Investor Stanley Druckenmiller ’75 and educator Geoffrey Canada ’74 took their warnings about the economy to the airwaves recently when they appeared on CNBC with Maria Bartiromo. Their appearance follows a recent Wall Street Journal op ed piece published by the two Bowdoin graduates (along with former Federal Reserve governor Kevin Warsh) in which they warned of “unsustainable government spending.” (And don’t forget to check out Stan Druckenmiller’s tie!)

2 comments to Canada ’74 and Druckenmiller ’75 on the Economy (CNBC)

  • Lisa McElaney '77

    Agreement across political dividing lines is always a delight to see. So are polar bears on neckties!

    Still, certain threads in the fabric of the Canada, Druckenmiller and Warsh argument are being under-discussed in the blogosphere. Understandably perhaps, for the sake of rare harmony.

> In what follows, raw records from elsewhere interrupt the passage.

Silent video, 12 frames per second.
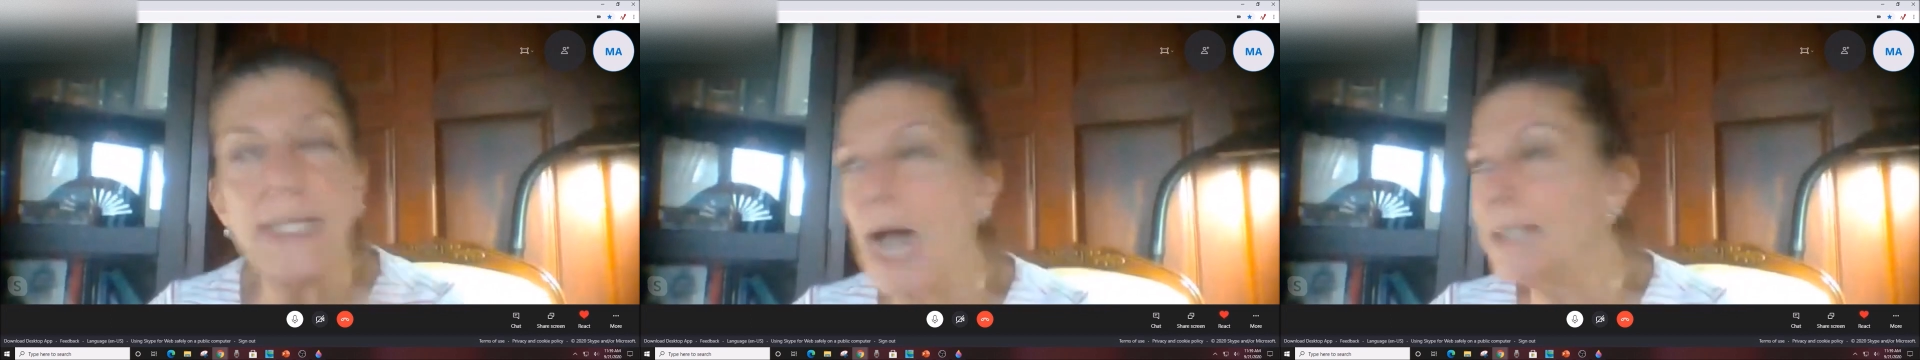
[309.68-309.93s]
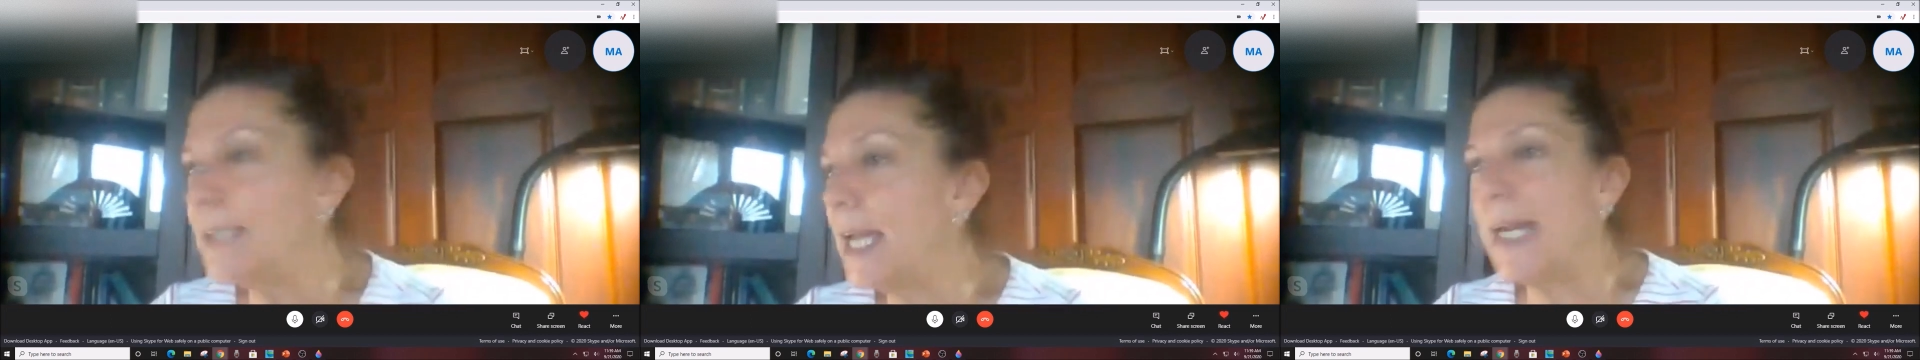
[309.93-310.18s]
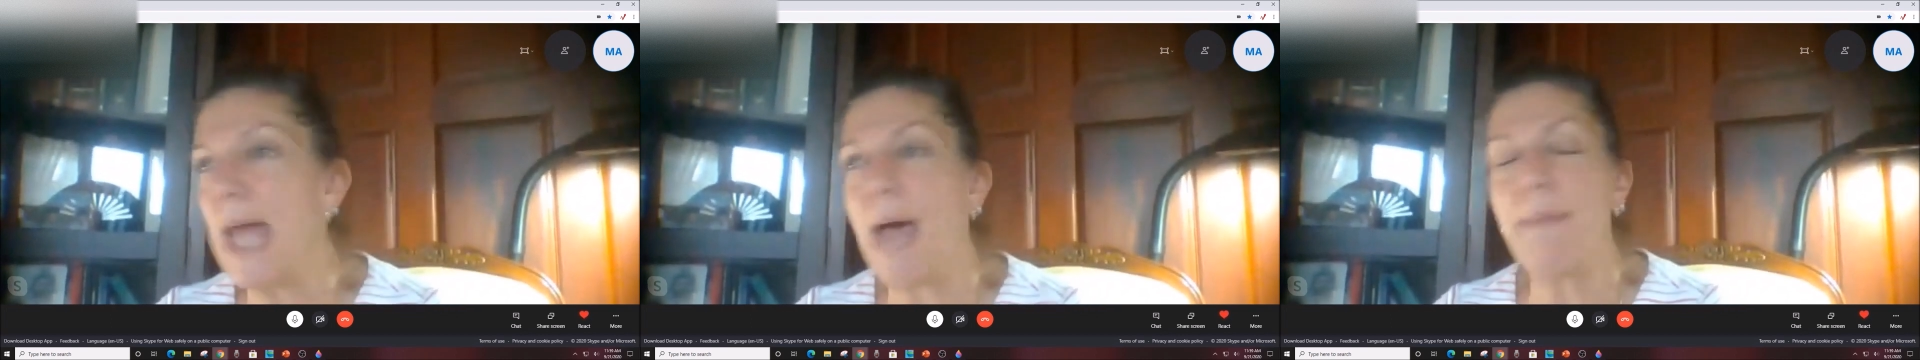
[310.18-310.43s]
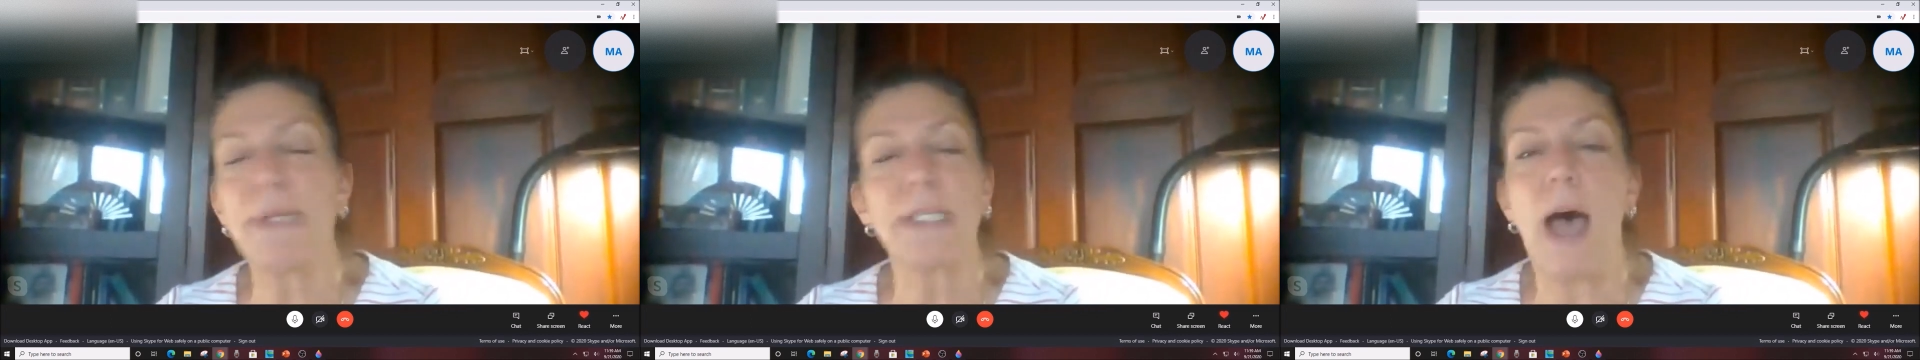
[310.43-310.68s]
I did not
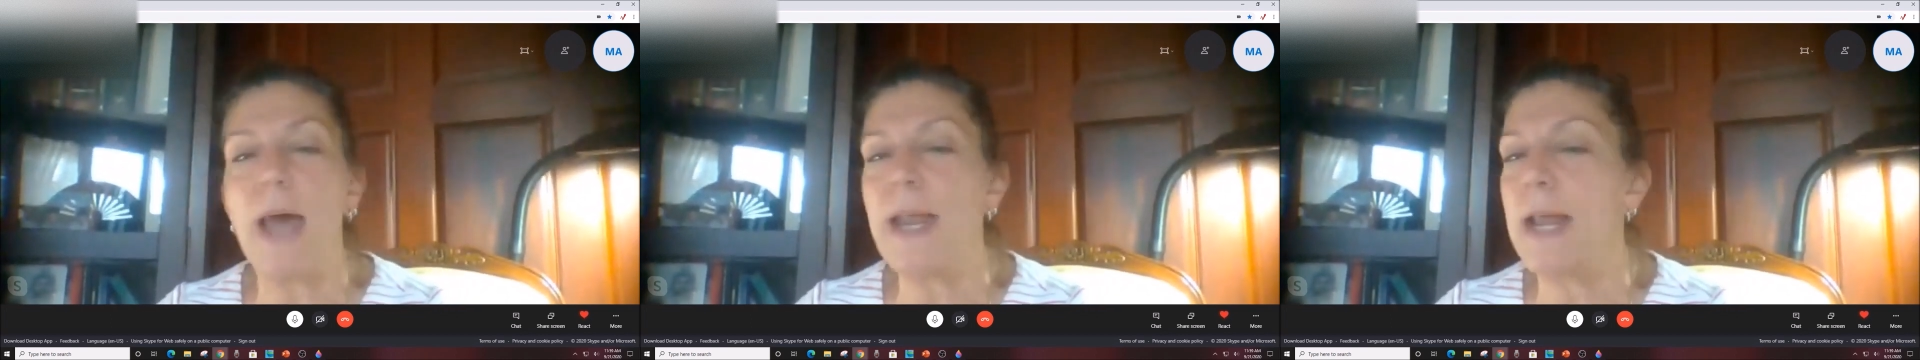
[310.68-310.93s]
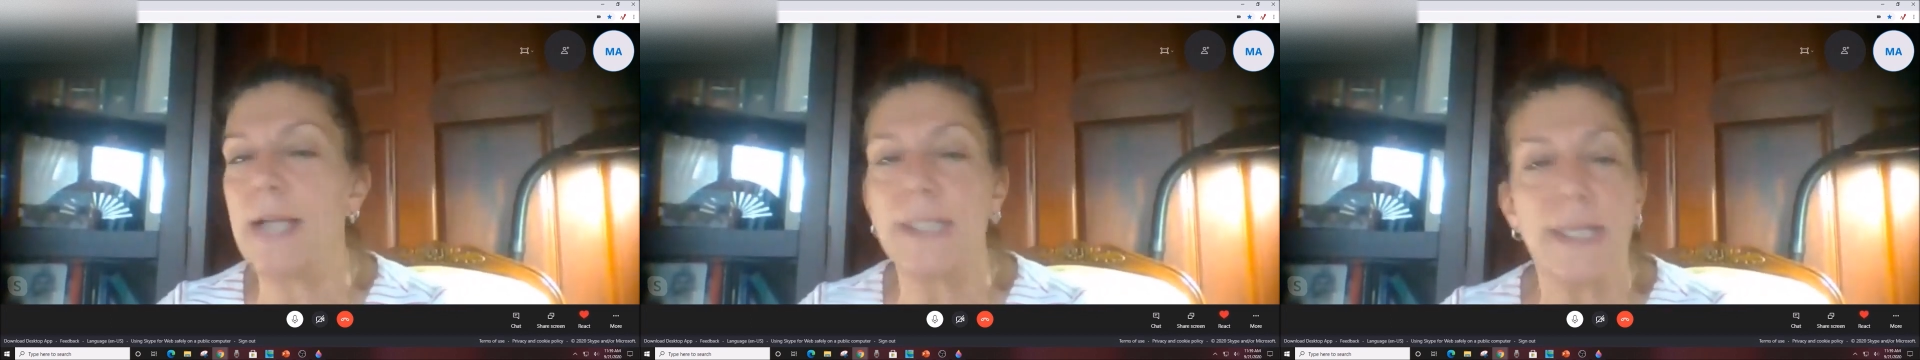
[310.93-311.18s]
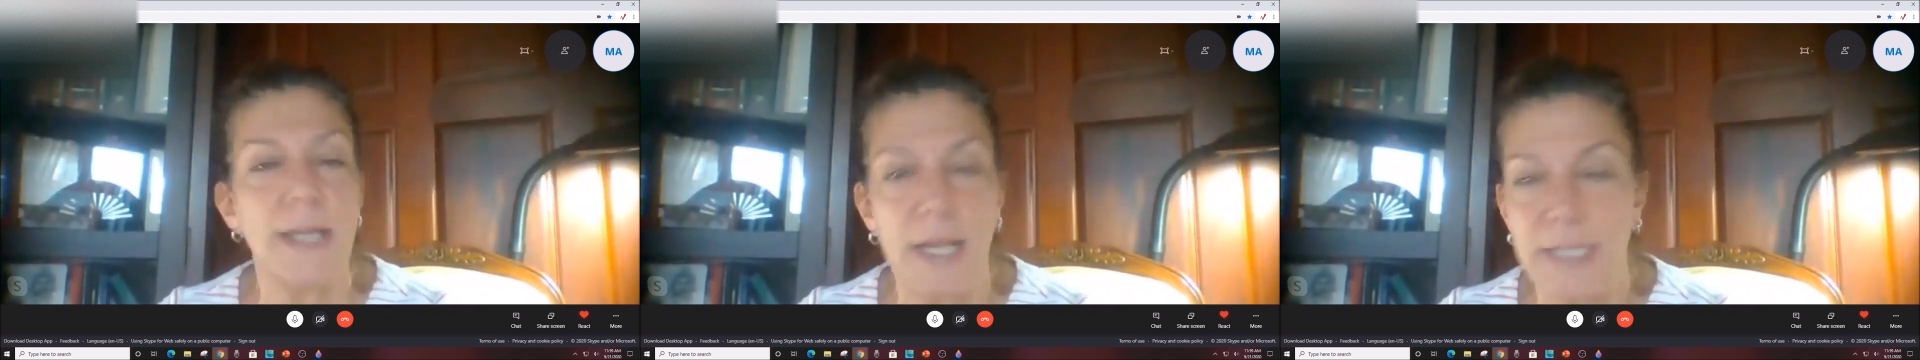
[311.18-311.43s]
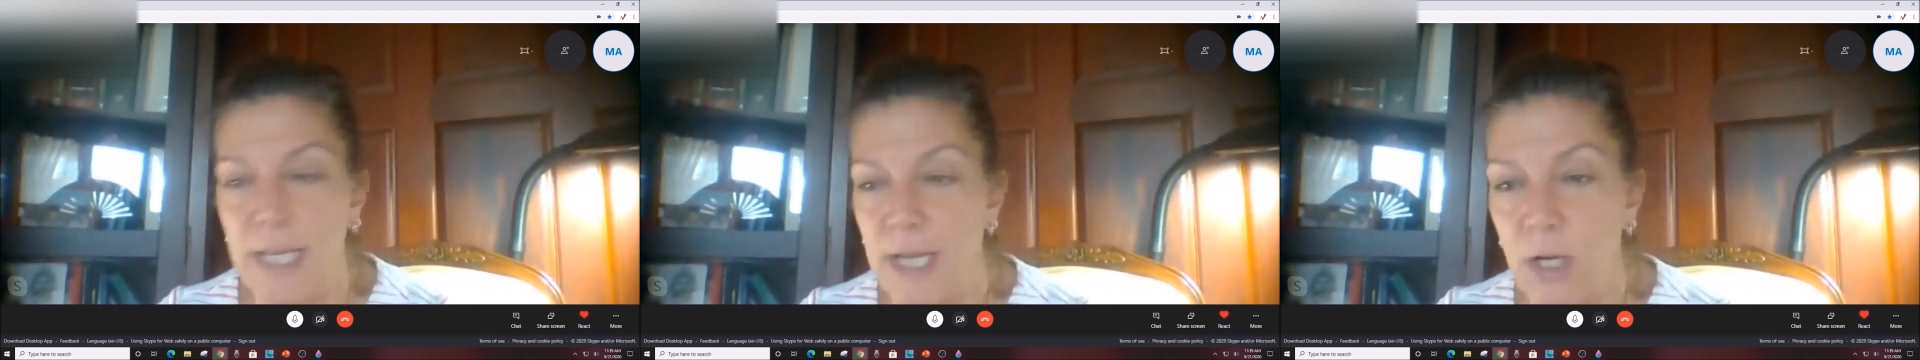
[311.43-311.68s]
take an Amazon and I
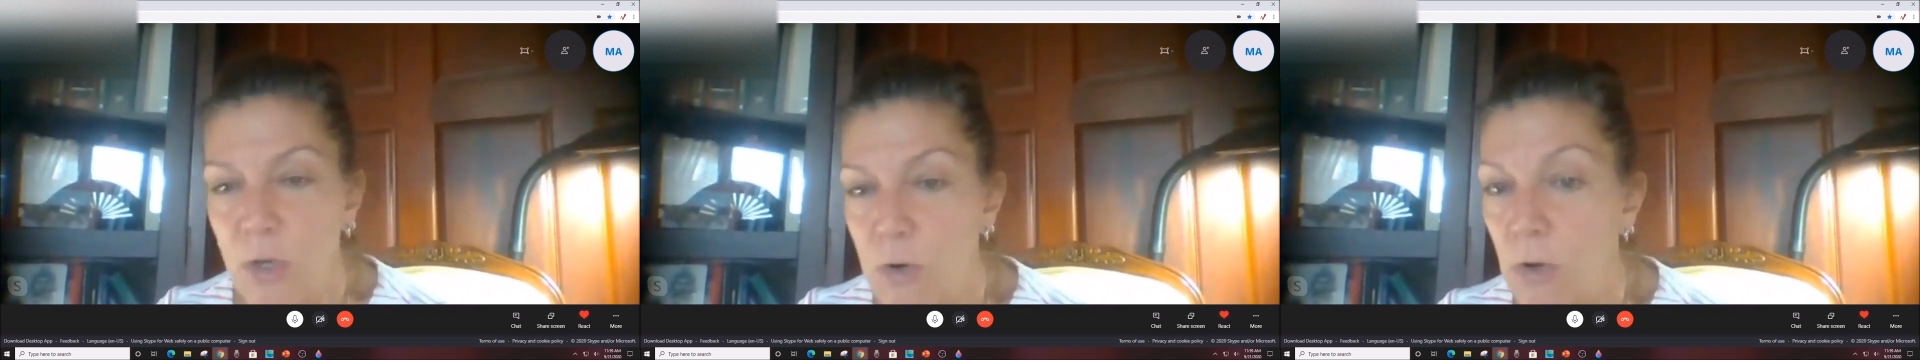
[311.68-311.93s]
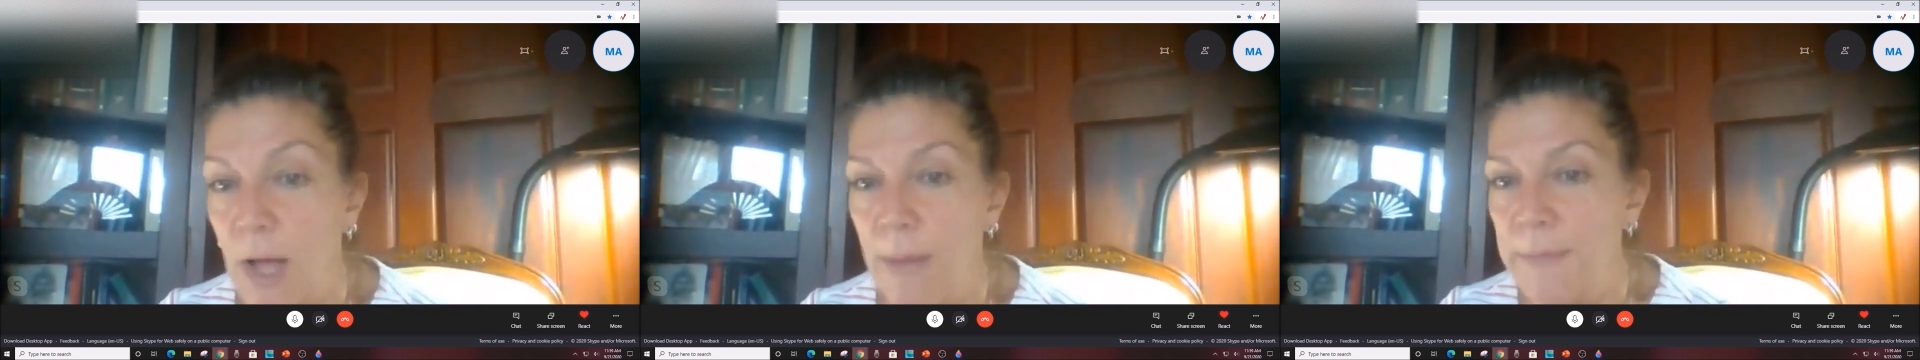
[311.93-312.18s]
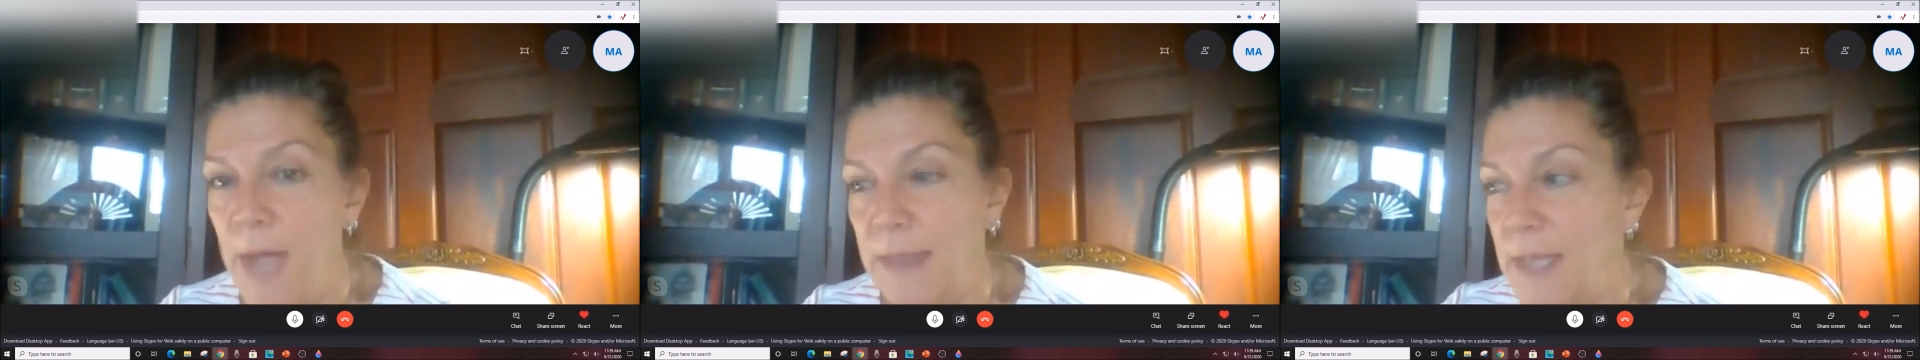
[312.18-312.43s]
did not take a Google. Well,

    Stan Druckenmiller is bold to suggest on a television outlet watched frequently by “the 1%” that there should be means testing to determine who should receive entitlement benefits. From the mouths of others – long time advocates for social justice, for instance – such a suggestion is often decried as socialism. That the CNBC host didn’t hone in on Druckenmiller’s pragmatic suggestion indicates to me that audiences hear what they want to hear. In this case, the message many will take away is that the federal government needs to stop spending, period. Yet, what I like to think Canada, et al. are saying is that savings in entitlement spending must be redirected post haste toward less expensive investments in public health, early childhood, scientific research, innovative technologies and other essential boosters of sustainable wealth and well-being.

    It would be great if audiences could hold two truths simultaneously: 1) that federal spending on entitlements needs to be addressed fairly and 2) that failure to fund prevention and innovation today may be putting the next generation at risk just as much over spending on this generation’s Social Security and Medicare.

  • Well said Lisa. Your critique requires subtle and nuanced thinking; designs that media outlets find a hassle to encourage. I find myself watching CSPAN quite a bit because of that. I’m proud to have whatever minor association with two thinkers who were willing to move forward together as they did – Canada and Druckenmiller. It really is the coming together of two “camps” that could fund, inspire, and drive many financial and social action campaigns with unity. 1% folks are are interested as any other group in developing the minds and futures of inner-city folks. And responsible activities like Canada know that facilitation of growth and creativity require money making incentives.